Profit and Purpose

Corporate Venture Capital: When More Than The Price Is Right

Fostering innovation and entrepreneurialism is a top priority across the MENA region, and the UAE has in many ways been at the forefront of this quest. This appears to be bearing fruit, with the region now reportedly home to the highest proportion of millennial entrepreneurs in the world, an increasing number of global success stories, and promising start-ups from farther afield looking to the region as an attractive source of venture capital.

It is no surprise then that some of the Gulf’s biggest companies, including family-owned businesses and government-owned investment firms, are actively seeking to tap this burgeoning ecosystem with corporate venture capital, or CVC, investing. Many global corporations, such as Royal Dutch Shell, Novartis and GE, operate active CVC arms for the same reasons. In fact, 75 of the Fortune 100 companies are active players in the corporate venturing space today.

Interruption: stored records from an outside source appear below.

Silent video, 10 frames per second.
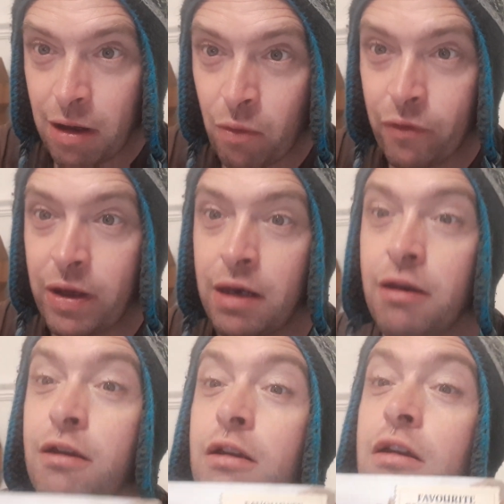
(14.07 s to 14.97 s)

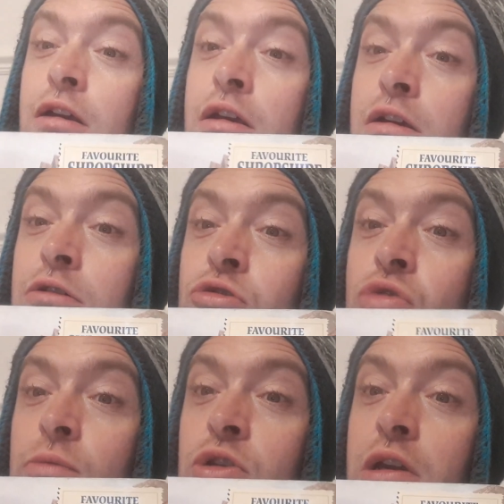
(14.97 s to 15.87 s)
within
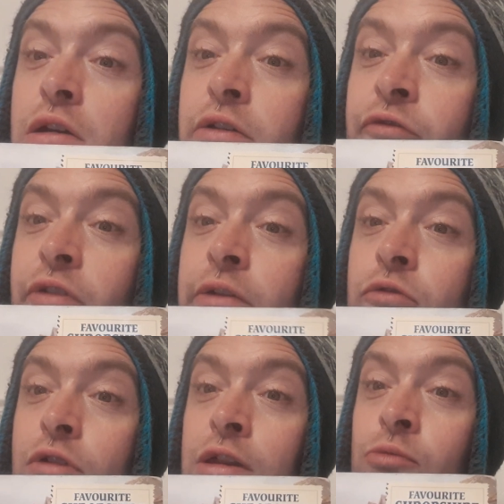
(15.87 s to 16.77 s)
Shropshire
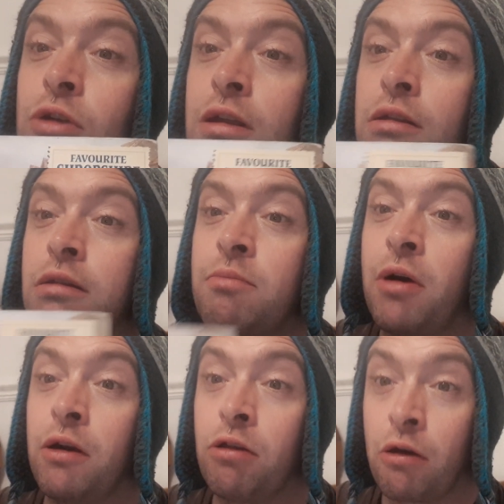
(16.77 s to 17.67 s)
Favourite Recipes
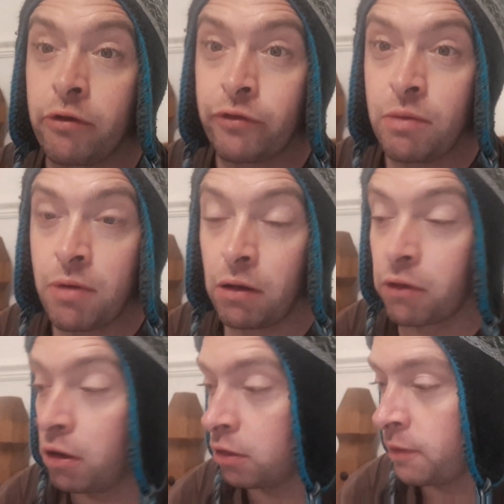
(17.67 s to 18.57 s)
by Dorothy
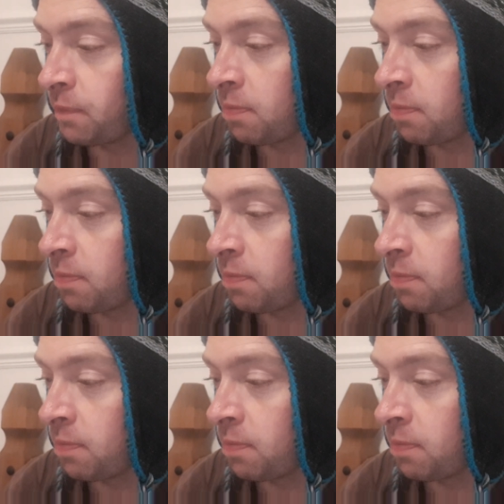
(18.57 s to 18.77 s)
Baldock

Going back to basics, venture capital investing generally refers to an investor providing funding to support the growth of a start-up or early stage venture in exchange for an equity stake in the business. Corporate venture capital is a similar concept, but the investor is a well-established business, investing in smaller ventures with a view to generating a return, while also gaining a strategic advantage in sectors that it has an interest in.

This strategic component is probably the biggest difference between these two investment models. While a traditional venture capital fund will often have a number of limited partners providing capital to be invested, CVC divisions are usually supported exclusively by their parent company. That’s why CVC investors generally target start-ups that have natural synergies with the industries that their parent company operates in. It’s also why, when they do make an investment, they tend to play a more active role in the oversight of their portfolio companies than a regular venture investor might.

That’s certainly how we have approached this space at Crescent Enterprises, since we launched CE-Ventures in 2017. We have consistently looked to partner and invest in innovative ventures that can help us embed new technology into our existing businesses and industry sectors, such as ports and logistics, energy, and healthcare, while also scanning the horizon for tech-enabled start-ups with the potential to disrupt traditional business models. Today, CE-Ventures is on track to invest US$150 million in high-impact start-ups globally by 2020.

What’s in it for us is clear. The companies we invest in don’t just gain financial capital but also the support and credibility that comes with the backing of an established strategic investor. They can benefit from the knowledge and expertise of our people, and from exposure to our global network of partners and suppliers. Through our operating platform, CE-Operates, we regularly provide tactical and strategic guidance to our venture portfolio businesses. We can also leverage the knowledge and experience of our private equity investment platform, CE-Invests, to help founders put in place best-practice corporate governance frameworks and deliberately structure their businesses for sustainable growth.

Perhaps most importantly, by teaming up with an investor that is frequently looking to deploy new tech-based solutions in the field, start-ups get the opportunity to test their ideas in real-world, real-time environments. This generates invaluable insights and experience for start-ups, helping them to identify additional market opportunities early on in their growth journeys.

There is no one-size-fits-all approach to developing a successful start-up or investing in one.  When done right, CVC investments enable promising start-ups to scale up more quickly with the guidance and support of an established company that is eager to put new technology and solutions into practice. For a UAE-based, diversified business such as Crescent Enterprises, we view CVC investing as a mutually beneficial way to bring promising talent, new ideas and viable businesses into our ecosystem, with a view to generating financial returns alongside organisational agility and resilience.

As published on Hadara Magazine in June 2019.